Cloud banking allows painting a clear picture of where digital transformation and workflow will be taking C-level executives in the future, by streamlining liquidity and risk calculation processes.
5. Better data security and compliance
Since employees made it explicitly clear that they would rather look for a remote-friendly workplace than return to the full-time office word model, C-level executives had to adapt their workflow to the hybrid type. That change came together with data security concerns, creating a dilemma. Losing a trained employee to a more accommodating employer would cause considerable financial damage, but losing important business data to hackers exploiting employees' home network imperfections would be a reputational catastrophe.

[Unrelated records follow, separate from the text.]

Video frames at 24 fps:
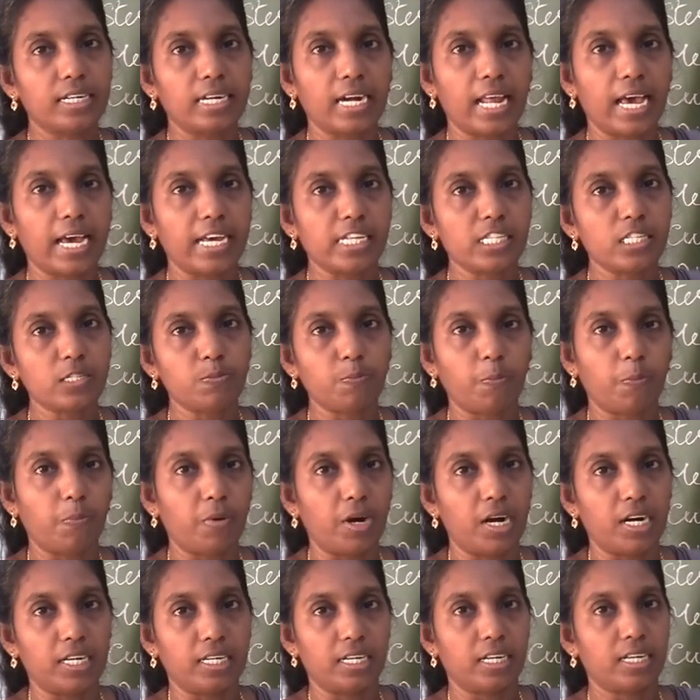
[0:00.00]
glass
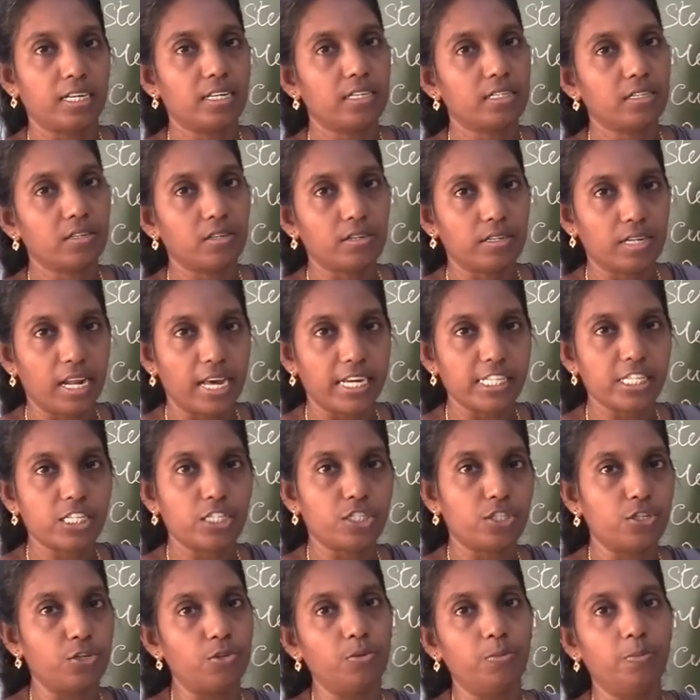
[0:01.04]
pot, glass
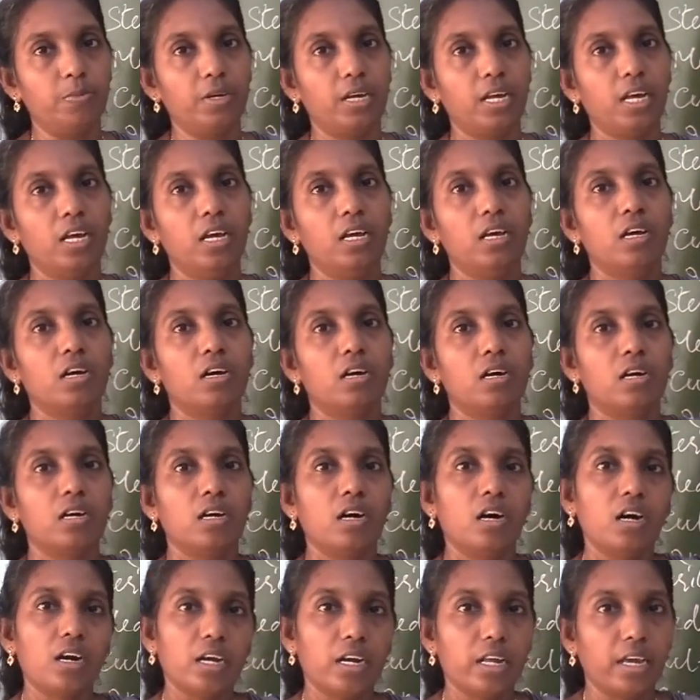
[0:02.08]
tube
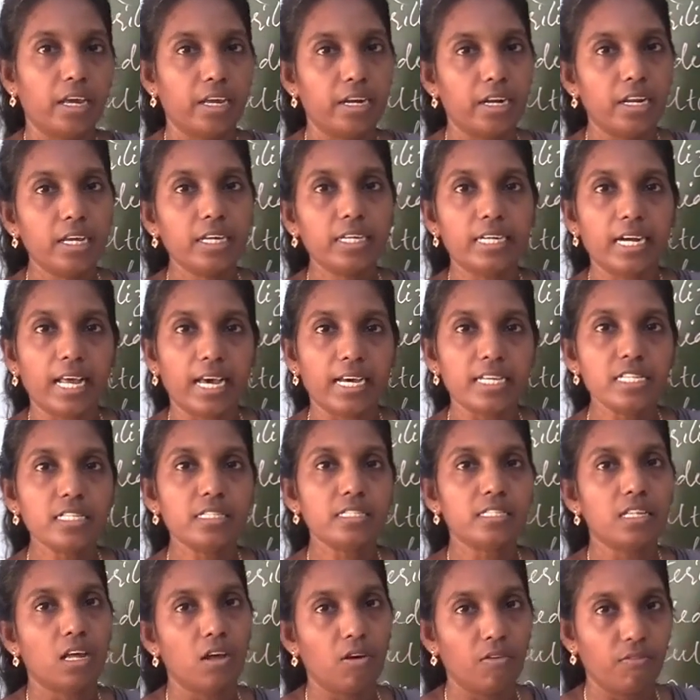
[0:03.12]
or any
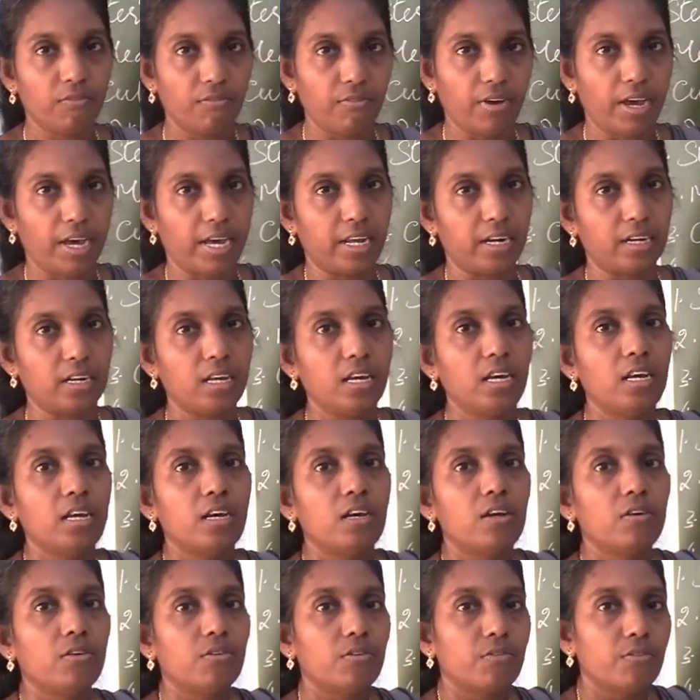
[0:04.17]
glass ware
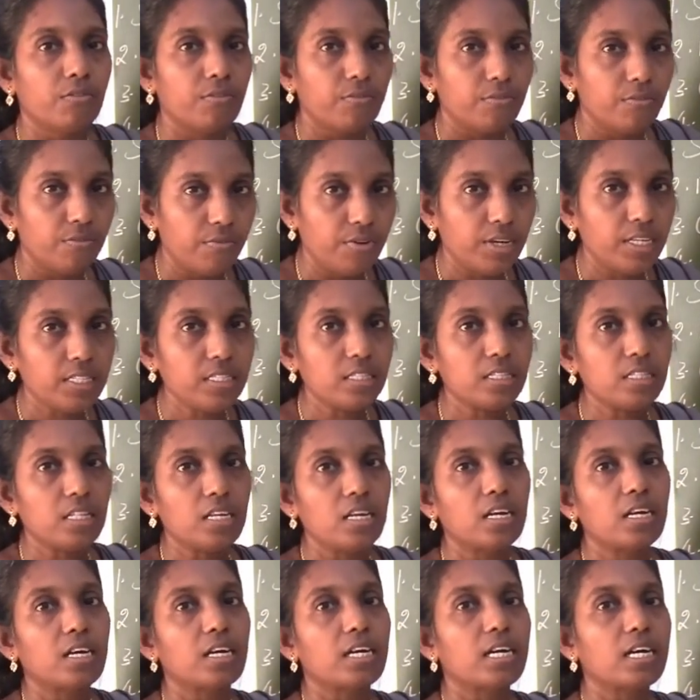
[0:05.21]
with
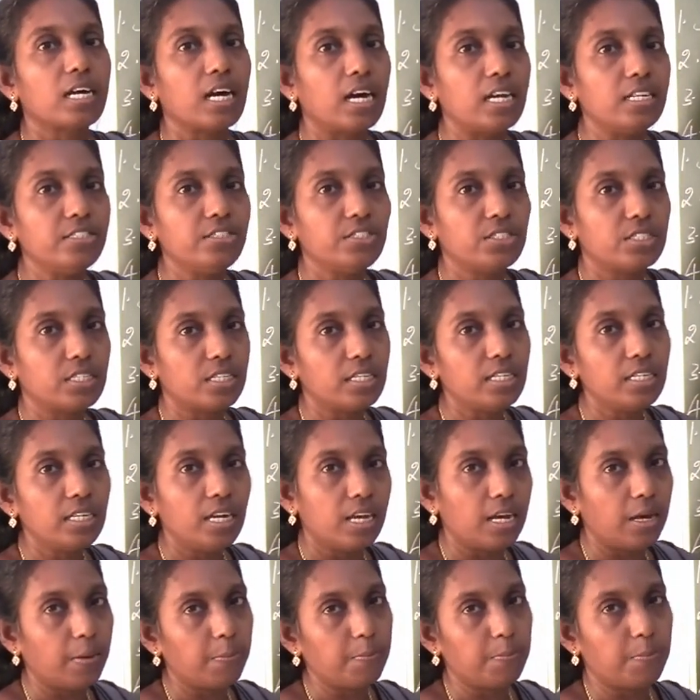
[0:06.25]
cultured
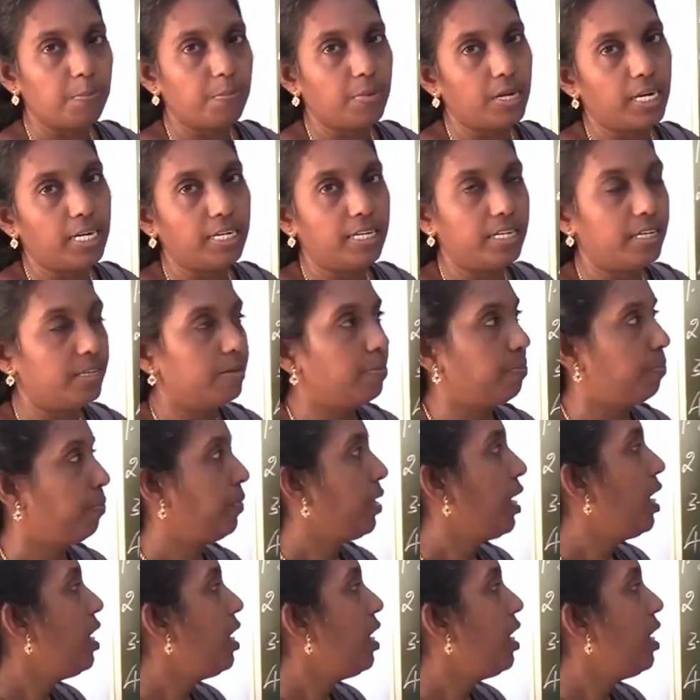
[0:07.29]
medium.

Fortunately, with the alternative offered by cloud banking, employers don’t have to risk turning their employees away for the company’s sake. While some financial services leaders believe that moving to the cloud increases the risk of data theft, the facts state otherwise — 61% of security professionals believe cloud to be safer than on-premise assets. Their preference was influenced by a wide range of security layers offered by cloud.
Keeping up with regulatory requirements (Solvency II, BASEL, etc.) is crucial for financial service leaders. Cloud computing makes regulatory compliance manageable and decreases systemic risk by moving sensitive data to a more resilient and transparent infrastructure.
Cloud banking structure can be fortified by numerous cloud-born solutions such as firewalls, antimalware systems, spam filters, etc. These easy-to-integrate measures allow protecting data and employees across departments from all kinds of threats (phishing, ransomware, C-level executive phishing attacks).
Cloud banking solutions deliver data-brokering placement capabilities based on CSP certifications and data criticality, securing responsible and transparent data processing with multiple backup plans and data retrieval safeguards.
Cloud infrastructure is designed with resilience and safety in mind. Knowing that accessible data would be targeted by hackers, CSPs protect their product with encryption, swift with reliable data backup and recovery.
Although cloud adoption still requires keeping a close eye on integration and handling of sensitive data, the technology provides financial services leaders with much better control over data management.
Cloud banking does more than relieve C-level executives of their long-time financial, compliance, and security concerns. It drives tangible value by upgrading the company’s scalability, synchronizing internal workflows, and shaping better digital experiences for employees and customers.
With cloud-based upgrades, banking organizations find more capacity for growth and resilience needed for potential future challenges. No wonder, cloud technology is considered the future of banking and financial services, expected to deliver up to $80B in run-rate EBITDA to Fortune 500 BFSI companies by 2030.